“BILANCIO PARTECIPATIVO” TRA IGNAVIA, ESAUTORAZIONE DEI MUNICIPI, DEMAGOGIA E DISCREZIONALITA’

Il “Bilancio partecipativo” per il decoro urbano è un’iniziativa del Comune di Roma che sembra studiata per scavalcare i Municipi (contro l’ordinamento amministrativo e nella logica perversa e demagogica della “disintermediazione”); per ottenere idee gratis (senza indire concorsi o bandi – e senza nemmeno specificare la documentazione da presentare a corredo della proposta); per aumentare la discrezionalità del Comune nella scelta dei progetti da realizzare e a chi affidarli (“Tavolo tecnico”); per dare ai cittadini l’illusione di “partecipare” a fronte di pochi soldi (20 milioni di euro da distribuire tra tutti i municipi sono briciole, con cui si può fare poco o nulla, tanto più con il principio del “finanziamento a pioggia”), di tempi inadeguati alla formulazione di proposte strutturate (meno di un mese), di discrezionalità del Comune nella scelta finale.

Il “Bilancio partecipativo” è accompagnato da uno scarno Vademecum redatto dal Comune, in cui viene precisato che “le proposte devono rappresentare un’idea organica e innovativa di riqualificazione urbana attraverso una serie coordinata di azioni che riguardino più ambiti (verde, arredi urbani, illuminazione, accessibilità, mobilità alternativa…)” e che “i progetti non devono prevedere soltanto singoli interventi di riparazione e/o manutenzione di arredo urbano, ma devono consistere in un insieme di interventi integrati volti al miglioramento dell’area nel suo complesso prevedendo elementi innovativi per favorire una migliore fruizione dello spazio pubblico e favorendo attività sociali, culturali, accessibilità, sicurezza…” 

Ciò che viene richiesto, dunque, non è una semplice proposta, ma un’idea strutturata, un vero e proprio progetto (gratis), per il quale, però, non viene specificata né la forma in cui deve essere presentato, né la documentazione necessaria.

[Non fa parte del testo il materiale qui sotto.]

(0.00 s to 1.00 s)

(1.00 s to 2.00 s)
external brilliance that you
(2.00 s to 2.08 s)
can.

Le proposte, dunque, saranno non solo eterogenee, ma anche presentate in modo necessariamente disomogeneo e non comparabile; talché non è chiaro in base a quali criteri i cittadini le voteranno, né tanto meno come il “Tavolo tecnico” potrà valutarne la “fattibilità tecnico-economica” (se non in modo discrezionale…). Il Vademecum, dunque, è un documento insufficiente ed inadeguato sia rispetto a quanto viene richiesto, sia rispetto a chi vorrà votare o -peggio ancora- dovrà valutare le proposte, sia -infine- rispetto alle “ambizioni” (velleità?) del Comune.

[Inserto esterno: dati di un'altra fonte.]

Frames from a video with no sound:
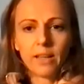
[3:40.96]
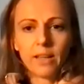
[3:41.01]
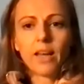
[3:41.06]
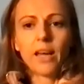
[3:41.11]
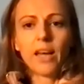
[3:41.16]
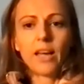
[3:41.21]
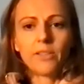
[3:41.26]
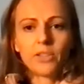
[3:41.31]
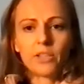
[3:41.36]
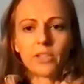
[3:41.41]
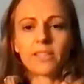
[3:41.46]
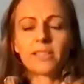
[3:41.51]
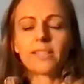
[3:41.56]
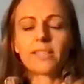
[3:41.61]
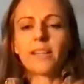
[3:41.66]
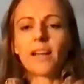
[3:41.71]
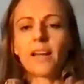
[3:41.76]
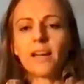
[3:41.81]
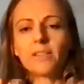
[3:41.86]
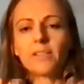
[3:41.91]
And just
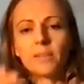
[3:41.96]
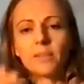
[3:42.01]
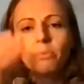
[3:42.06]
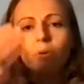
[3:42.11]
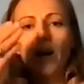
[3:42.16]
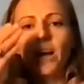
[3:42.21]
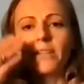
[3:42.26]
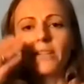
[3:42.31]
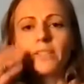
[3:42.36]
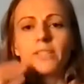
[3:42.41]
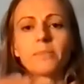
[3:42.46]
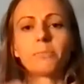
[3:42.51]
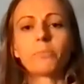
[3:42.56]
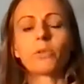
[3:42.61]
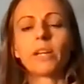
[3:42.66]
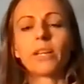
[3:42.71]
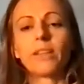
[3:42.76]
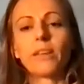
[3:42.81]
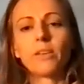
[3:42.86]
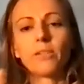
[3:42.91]
start to practice
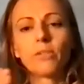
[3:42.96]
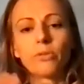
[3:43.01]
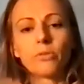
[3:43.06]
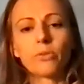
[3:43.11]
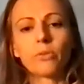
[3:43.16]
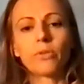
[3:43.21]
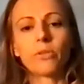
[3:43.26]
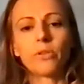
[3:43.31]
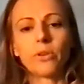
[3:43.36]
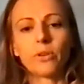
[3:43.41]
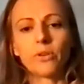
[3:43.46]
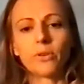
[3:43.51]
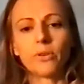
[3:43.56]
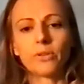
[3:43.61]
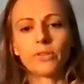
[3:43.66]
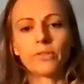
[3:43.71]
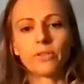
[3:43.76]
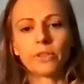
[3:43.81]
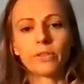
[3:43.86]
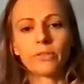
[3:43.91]
breathing through the
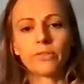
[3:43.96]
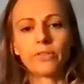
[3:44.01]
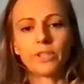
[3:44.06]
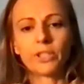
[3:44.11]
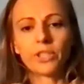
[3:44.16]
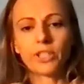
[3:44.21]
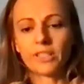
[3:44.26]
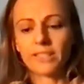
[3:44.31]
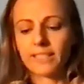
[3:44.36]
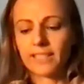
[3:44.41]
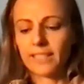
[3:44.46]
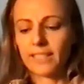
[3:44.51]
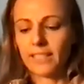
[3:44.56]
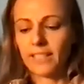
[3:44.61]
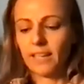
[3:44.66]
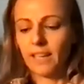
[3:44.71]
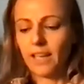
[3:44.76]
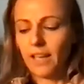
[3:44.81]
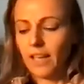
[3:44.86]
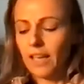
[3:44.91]
nose for
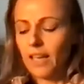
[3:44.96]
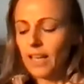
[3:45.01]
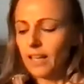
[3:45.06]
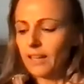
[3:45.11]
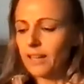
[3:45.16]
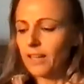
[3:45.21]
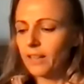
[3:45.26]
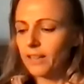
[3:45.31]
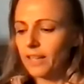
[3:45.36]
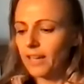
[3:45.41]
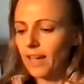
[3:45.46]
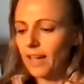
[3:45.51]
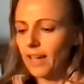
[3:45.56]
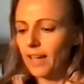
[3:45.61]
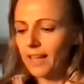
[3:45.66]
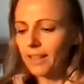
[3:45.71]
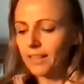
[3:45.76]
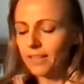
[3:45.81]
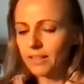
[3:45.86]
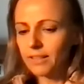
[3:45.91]
efficiency. Now,
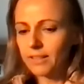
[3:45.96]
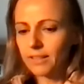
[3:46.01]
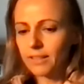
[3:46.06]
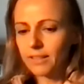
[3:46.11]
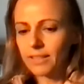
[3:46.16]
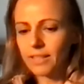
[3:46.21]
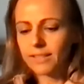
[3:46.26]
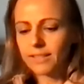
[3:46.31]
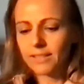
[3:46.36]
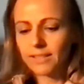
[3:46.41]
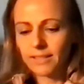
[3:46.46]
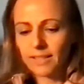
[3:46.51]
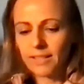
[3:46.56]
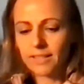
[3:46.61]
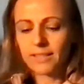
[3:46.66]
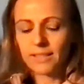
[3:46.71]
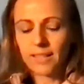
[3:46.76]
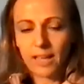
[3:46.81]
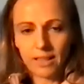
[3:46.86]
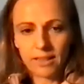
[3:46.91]

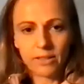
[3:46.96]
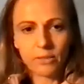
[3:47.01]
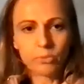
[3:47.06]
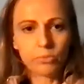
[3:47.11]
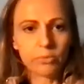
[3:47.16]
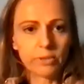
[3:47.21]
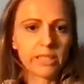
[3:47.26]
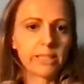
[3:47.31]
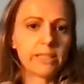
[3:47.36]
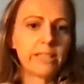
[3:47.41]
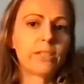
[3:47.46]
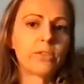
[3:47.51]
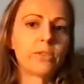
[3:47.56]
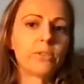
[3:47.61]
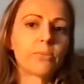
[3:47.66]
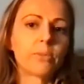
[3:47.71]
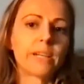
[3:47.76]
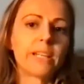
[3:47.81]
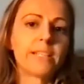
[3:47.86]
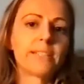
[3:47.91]
there's other really
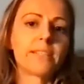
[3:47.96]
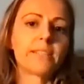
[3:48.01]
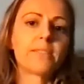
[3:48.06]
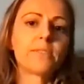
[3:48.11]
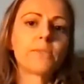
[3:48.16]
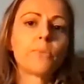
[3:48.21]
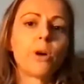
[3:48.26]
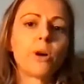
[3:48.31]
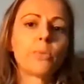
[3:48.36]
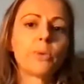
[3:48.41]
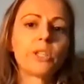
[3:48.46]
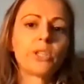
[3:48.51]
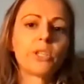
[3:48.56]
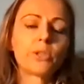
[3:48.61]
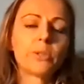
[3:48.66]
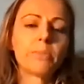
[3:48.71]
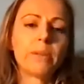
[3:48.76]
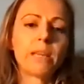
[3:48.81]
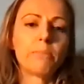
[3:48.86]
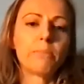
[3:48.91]
good reasons why we
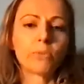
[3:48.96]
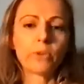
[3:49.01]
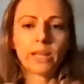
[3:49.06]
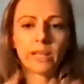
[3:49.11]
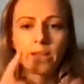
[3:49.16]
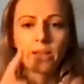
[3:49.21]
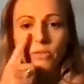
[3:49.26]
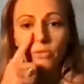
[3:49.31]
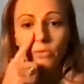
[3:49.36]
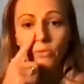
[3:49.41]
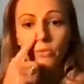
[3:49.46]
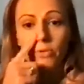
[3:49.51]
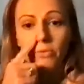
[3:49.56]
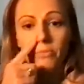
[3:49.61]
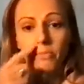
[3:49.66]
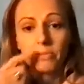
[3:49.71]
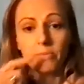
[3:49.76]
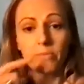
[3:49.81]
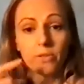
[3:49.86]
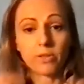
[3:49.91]
should be breathing through
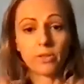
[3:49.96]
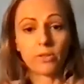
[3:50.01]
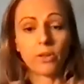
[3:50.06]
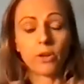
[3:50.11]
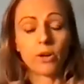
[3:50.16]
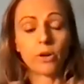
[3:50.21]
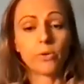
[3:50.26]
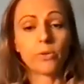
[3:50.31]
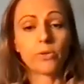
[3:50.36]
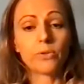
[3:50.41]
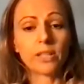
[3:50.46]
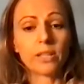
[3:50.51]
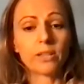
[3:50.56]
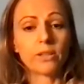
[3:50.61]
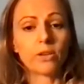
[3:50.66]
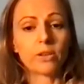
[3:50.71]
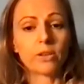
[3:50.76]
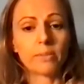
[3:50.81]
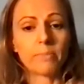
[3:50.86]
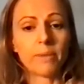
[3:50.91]
the nose and
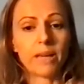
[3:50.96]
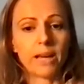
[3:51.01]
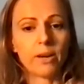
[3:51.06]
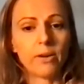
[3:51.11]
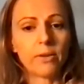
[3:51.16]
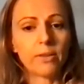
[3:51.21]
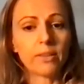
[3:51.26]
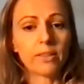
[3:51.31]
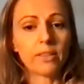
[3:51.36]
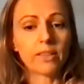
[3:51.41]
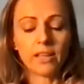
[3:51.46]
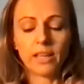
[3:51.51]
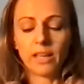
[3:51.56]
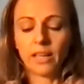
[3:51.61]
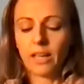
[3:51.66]
not the mouth.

Il tutto ha il sapore dell’ignavia, della demagogia, dell’improvvisazione, dell’esautorazione dei Municipi, della discrezionalità ed opacità nella selezione e nell’affidamento dei progetti.

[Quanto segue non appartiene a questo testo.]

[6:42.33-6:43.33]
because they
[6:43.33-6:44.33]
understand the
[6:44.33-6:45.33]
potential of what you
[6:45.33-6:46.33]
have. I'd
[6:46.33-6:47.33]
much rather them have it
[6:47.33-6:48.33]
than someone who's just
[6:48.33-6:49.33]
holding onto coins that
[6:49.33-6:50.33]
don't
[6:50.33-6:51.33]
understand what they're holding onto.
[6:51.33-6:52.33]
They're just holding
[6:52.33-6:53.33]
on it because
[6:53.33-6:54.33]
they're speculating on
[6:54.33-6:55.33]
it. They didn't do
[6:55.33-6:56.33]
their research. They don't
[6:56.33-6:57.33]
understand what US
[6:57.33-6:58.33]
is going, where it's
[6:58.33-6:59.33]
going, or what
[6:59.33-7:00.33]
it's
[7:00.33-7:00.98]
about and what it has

Se proprio il Comune non era in grado di decidere come spendere 20 milioni (inconsapevolezza?), le strade appropriate sarebbero state due: consultazione dei soli Municipi (o proposte raccolte, coordinate e gestite esclusivamente dai Municipi, sulla base di un bando o, almeno, di un documento preliminare); oppure concorsi di progettazione, sul modello rutelliano di “Centopiazze”.

Abbiamo bisogno di una politica -e di un’amministrazione- consapevole, responsabile, competente, coraggiosa e lungimirante.